• DIRECTIONS
The data that follows must be transcribed in full and exactly, minus the pictures.

-=-=-=-=-

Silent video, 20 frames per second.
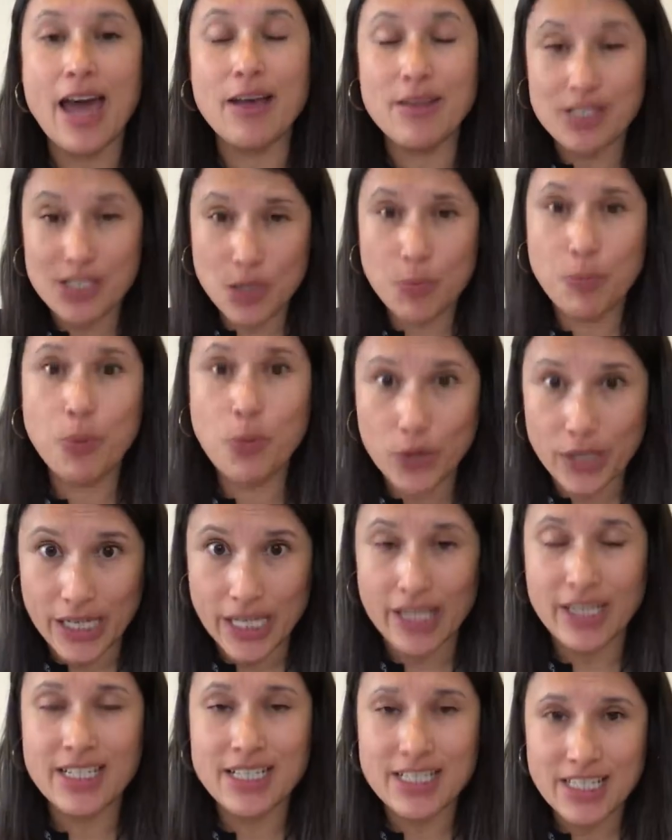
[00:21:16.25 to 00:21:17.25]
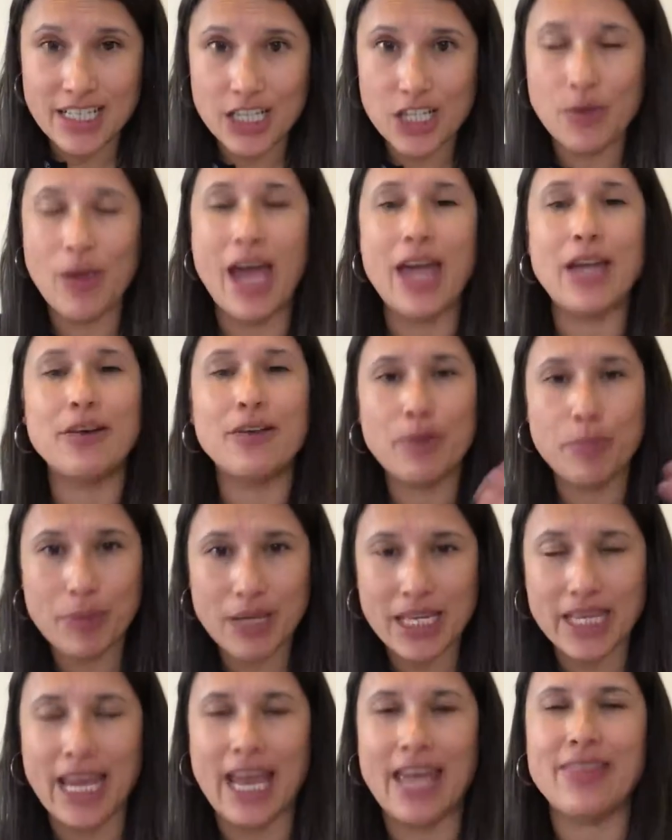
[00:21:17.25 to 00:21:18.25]
Support it, continue it, and then
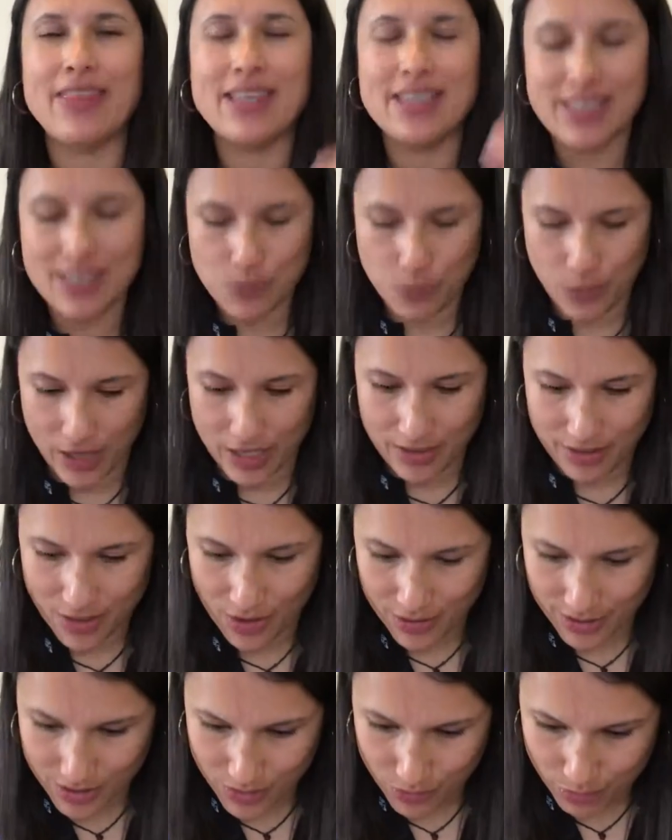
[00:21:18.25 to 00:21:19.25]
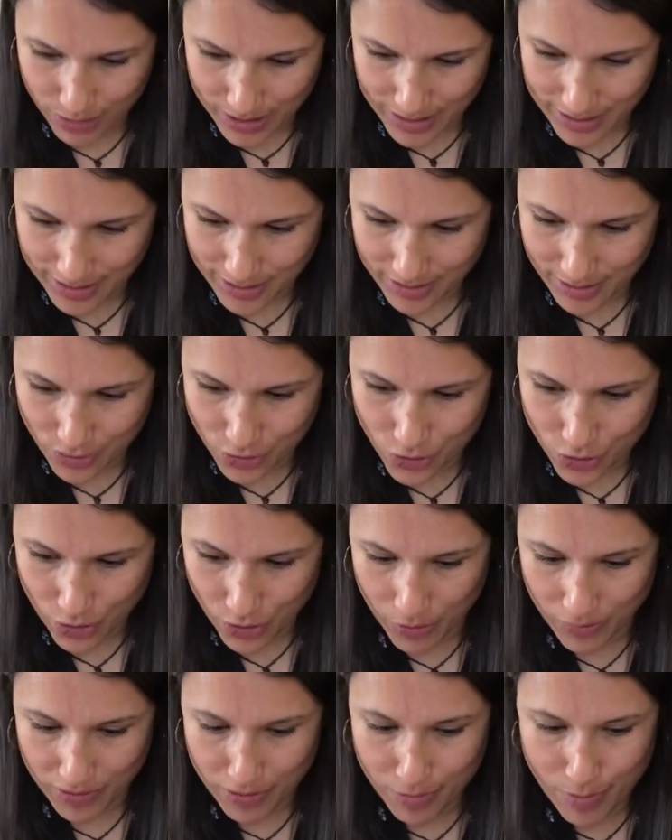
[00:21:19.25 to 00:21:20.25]
repeat it. And this is when the audience realizes it's
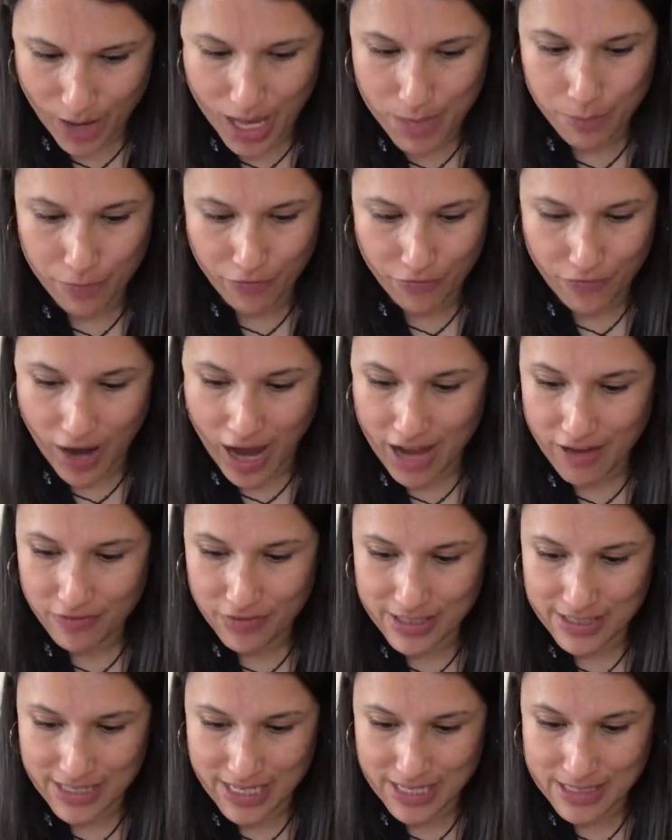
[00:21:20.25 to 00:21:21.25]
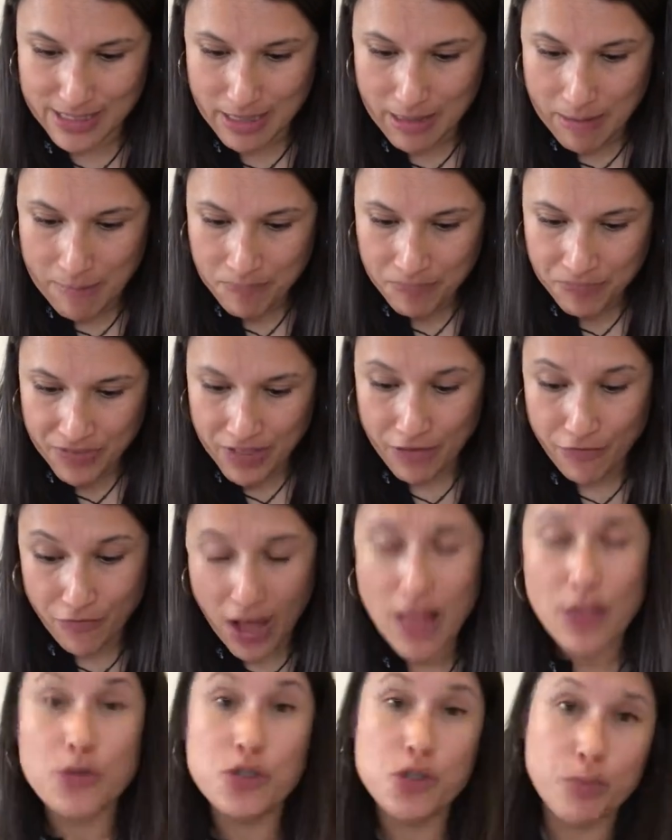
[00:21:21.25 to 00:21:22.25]
true. At the bottom of 5, it says, it
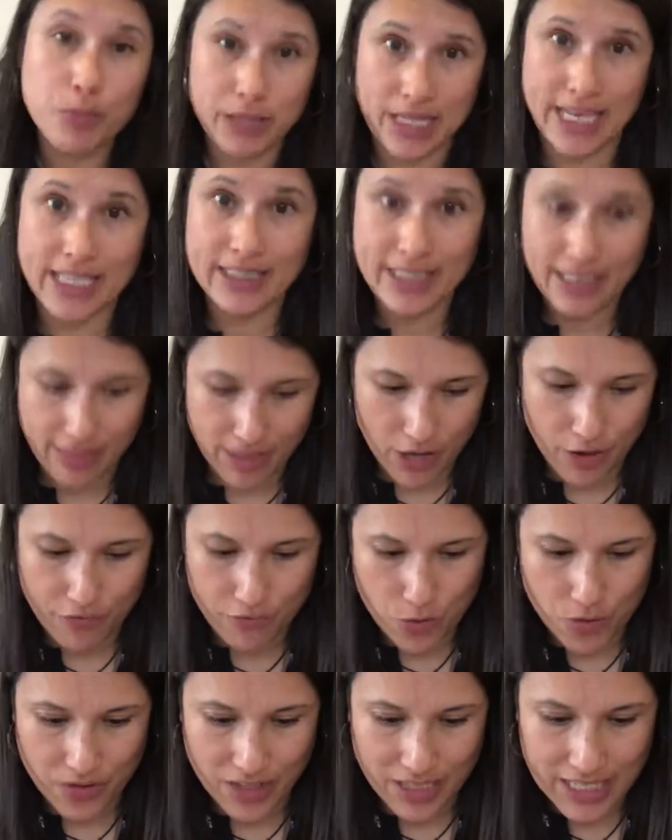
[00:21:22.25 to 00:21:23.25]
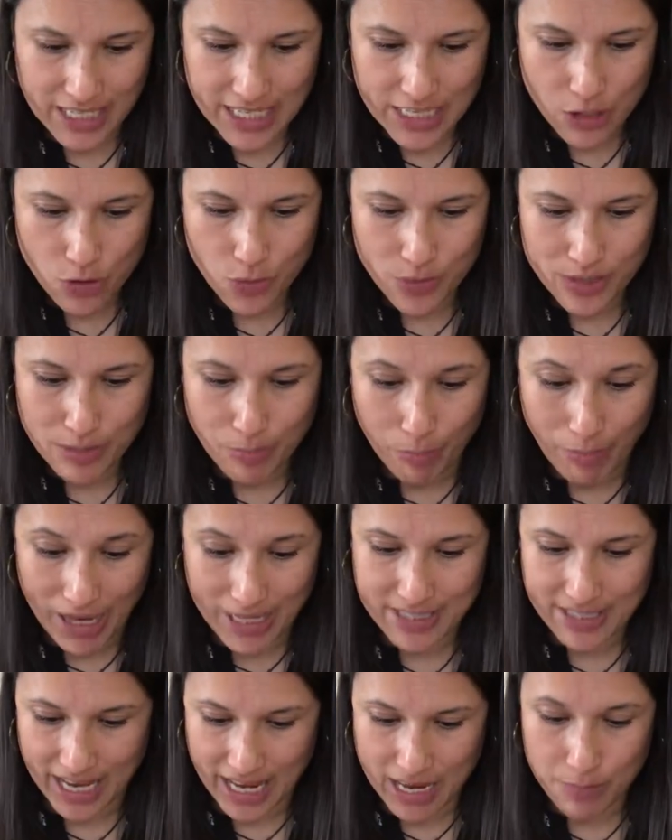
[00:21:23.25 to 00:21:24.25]
follows plainly, therefore, that he who is
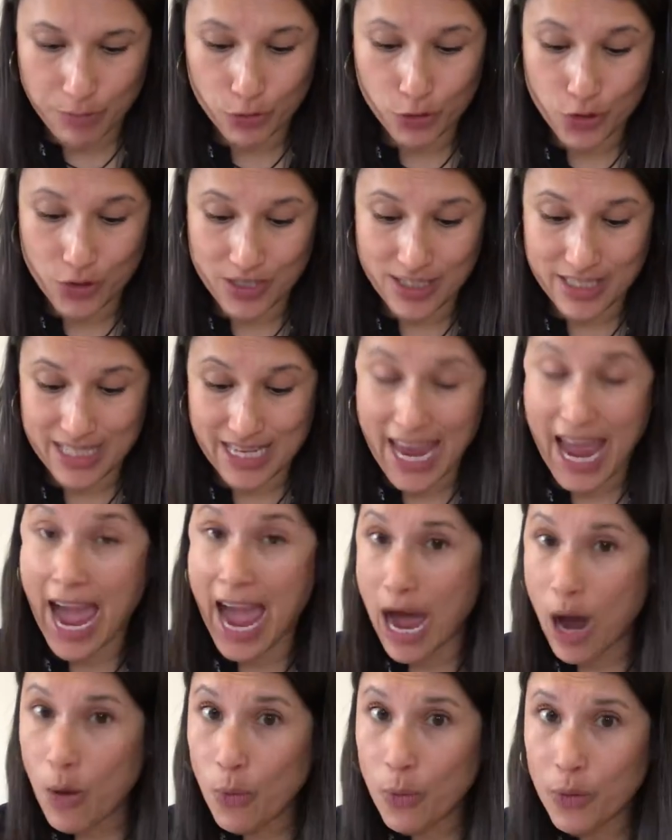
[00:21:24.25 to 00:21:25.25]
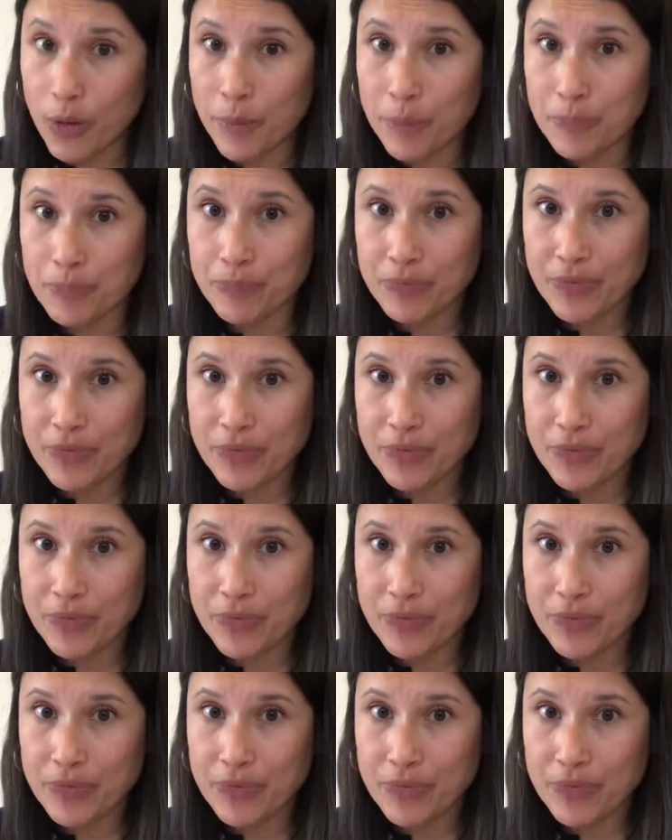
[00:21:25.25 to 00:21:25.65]
best able to see how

-=-=-=-=-

• ANSWER SPACE
Silent video, 20 frames per second.
[00:21:16.25 to 00:21:17.25]
[00:21:17.25 to 00:21:18.25]
Support it, continue it, and then
[00:21:18.25 to 00:21:19.25]
[00:21:19.25 to 00:21:20.25]
repeat it. And this is when the audience realizes it's
[00:21:20.25 to 00:21:21.25]
[00:21:21.25 to 00:21:22.25]
true. At the bottom of 5, it says, it
[00:21:22.25 to 00:21:23.25]
[00:21:23.25 to 00:21:24.25]
follows plainly, therefore, that he who is
[00:21:24.25 to 00:21:25.25]
[00:21:25.25 to 00:21:25.65]
best able to see how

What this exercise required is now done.